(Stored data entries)
________________________

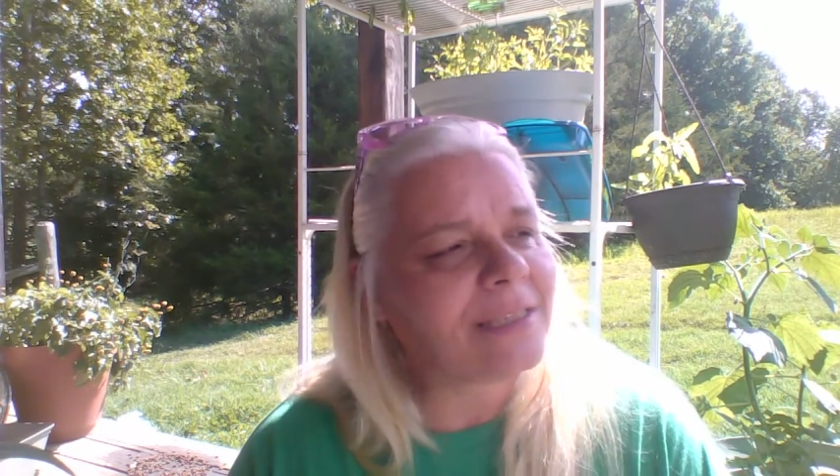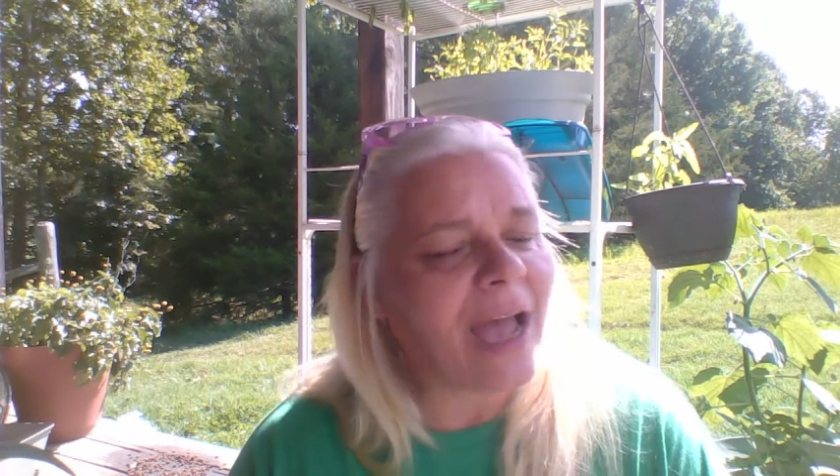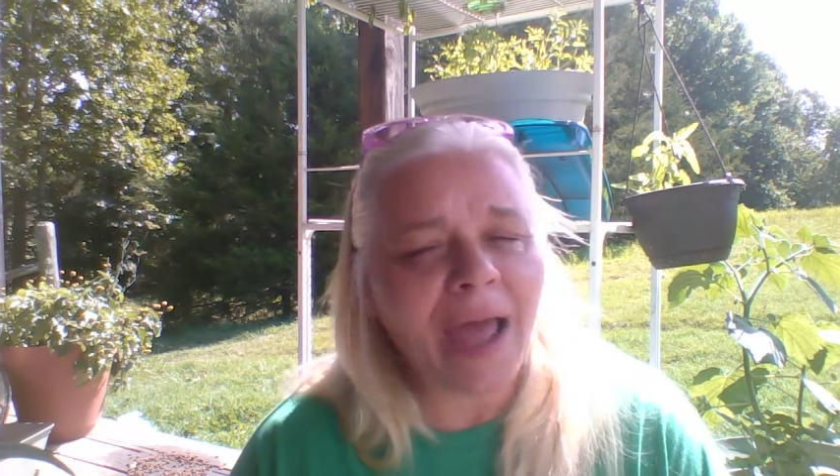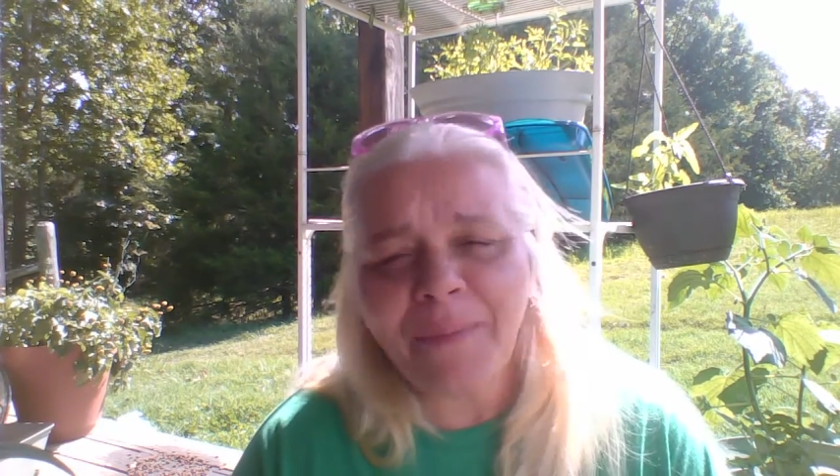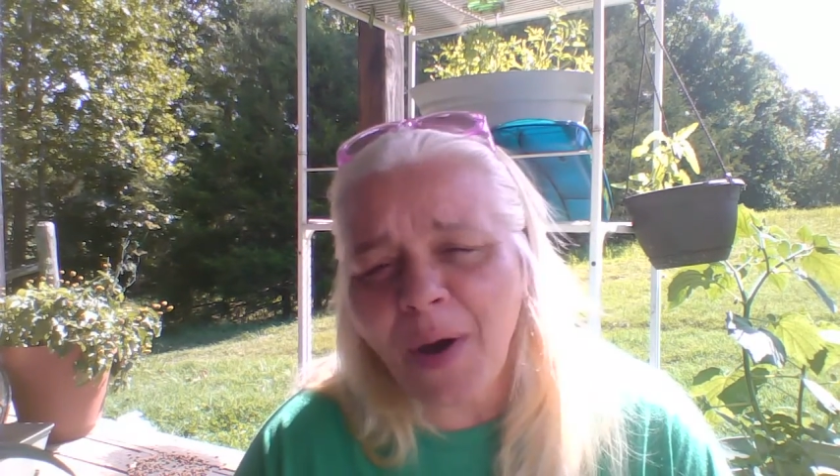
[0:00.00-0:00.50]

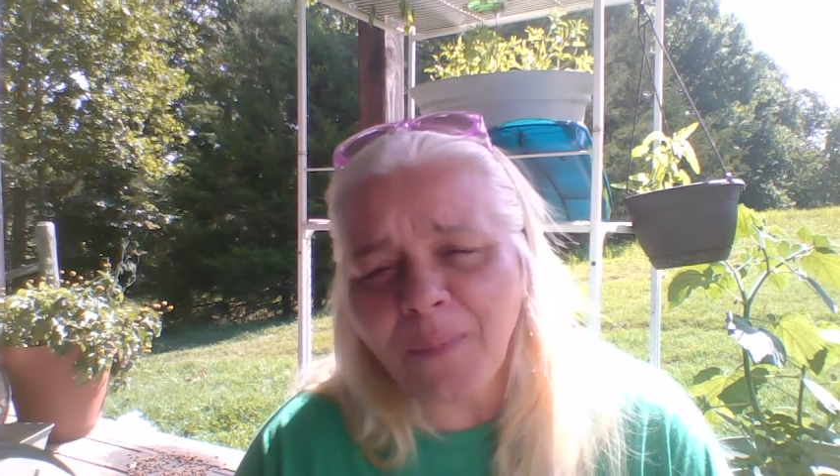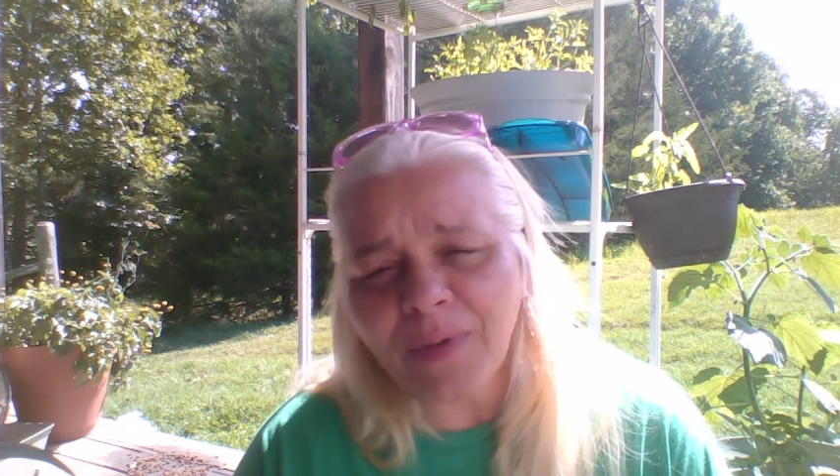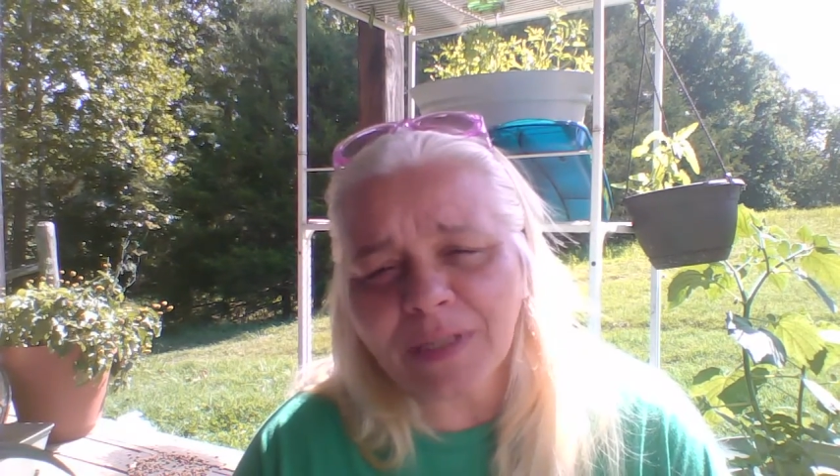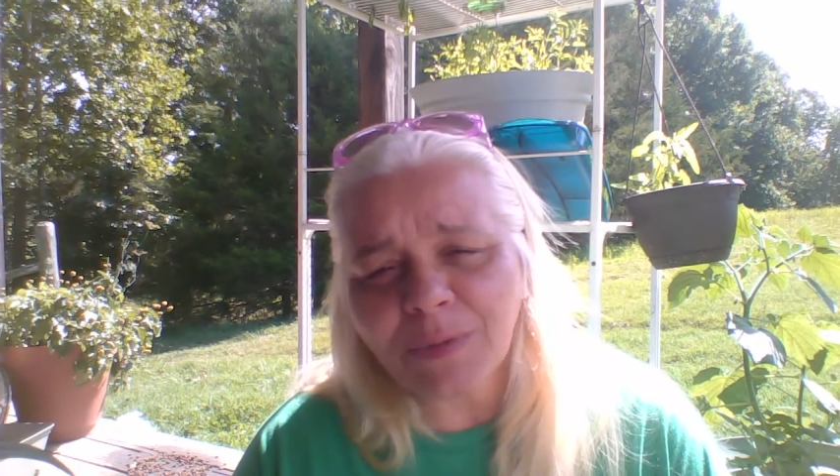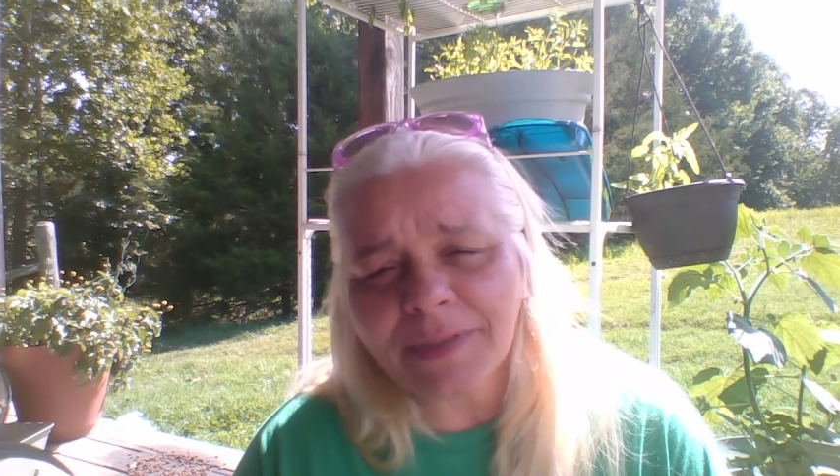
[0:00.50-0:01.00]
time. Hope
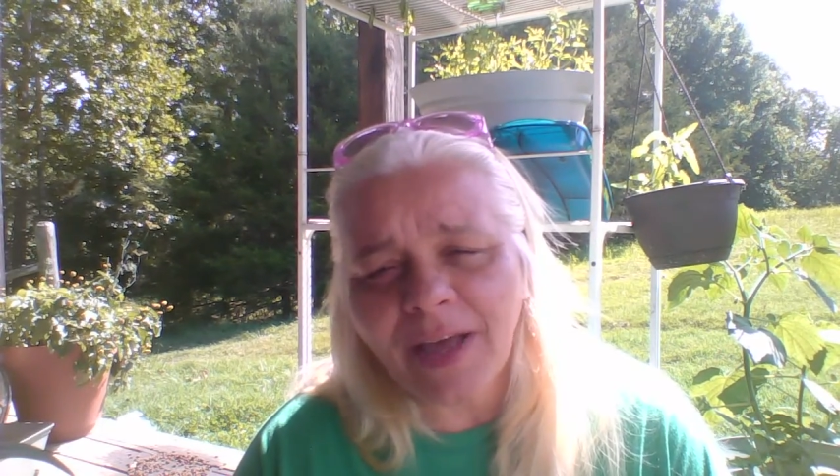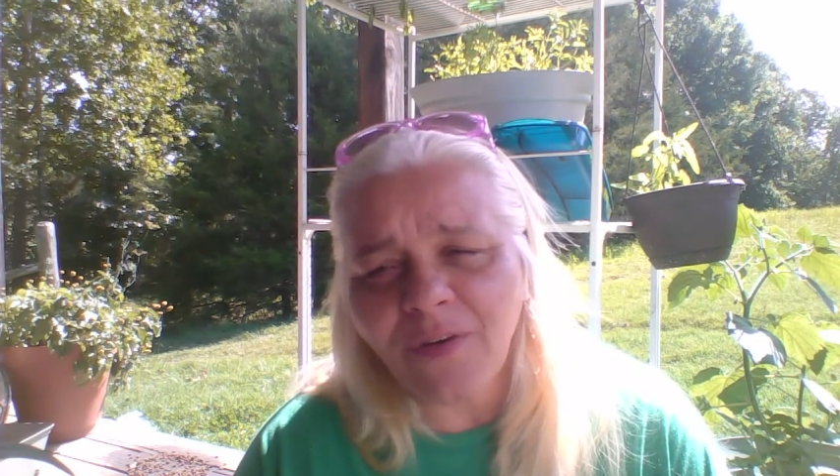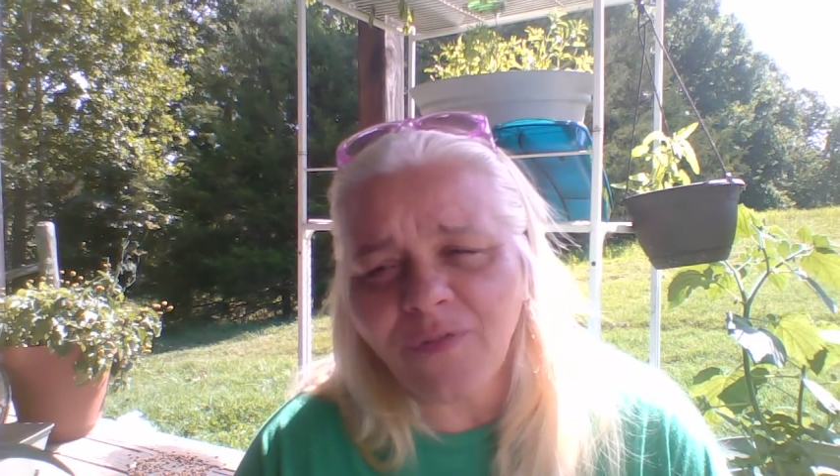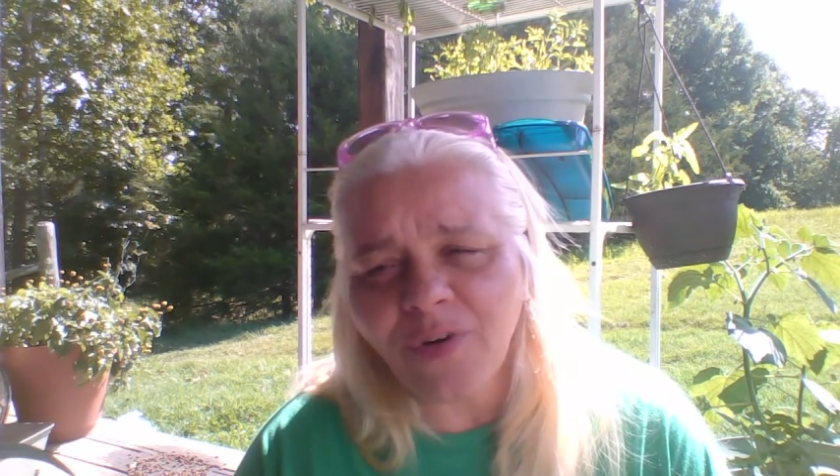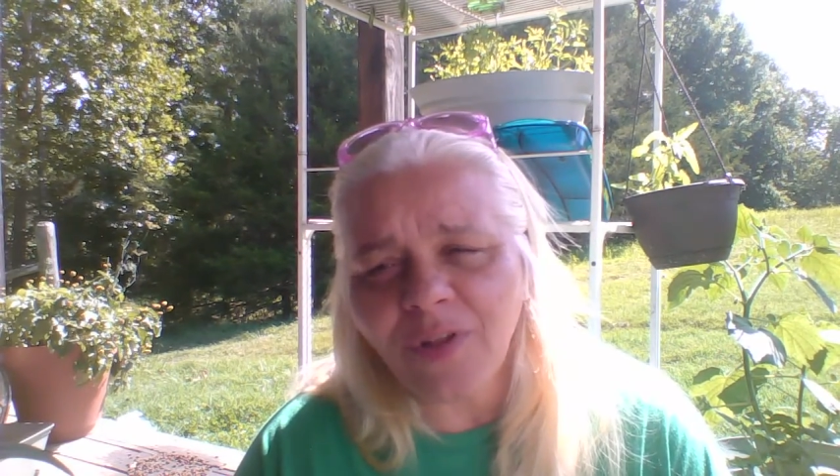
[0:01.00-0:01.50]
this was
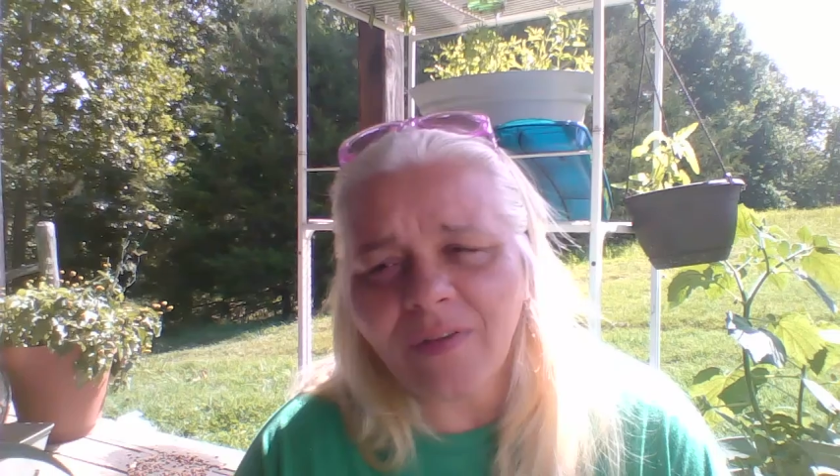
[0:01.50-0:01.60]
helpful.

________________________

INSTRUCTIONS TO FOLLOW:
Please set down every record exactly as it appears, leaving out the pictures.

EXERCISE OUTPUT:
[0:00.00-0:00.50]

[0:00.50-0:01.00]
time. Hope
[0:01.00-0:01.50]
this was
[0:01.50-0:01.60]
helpful.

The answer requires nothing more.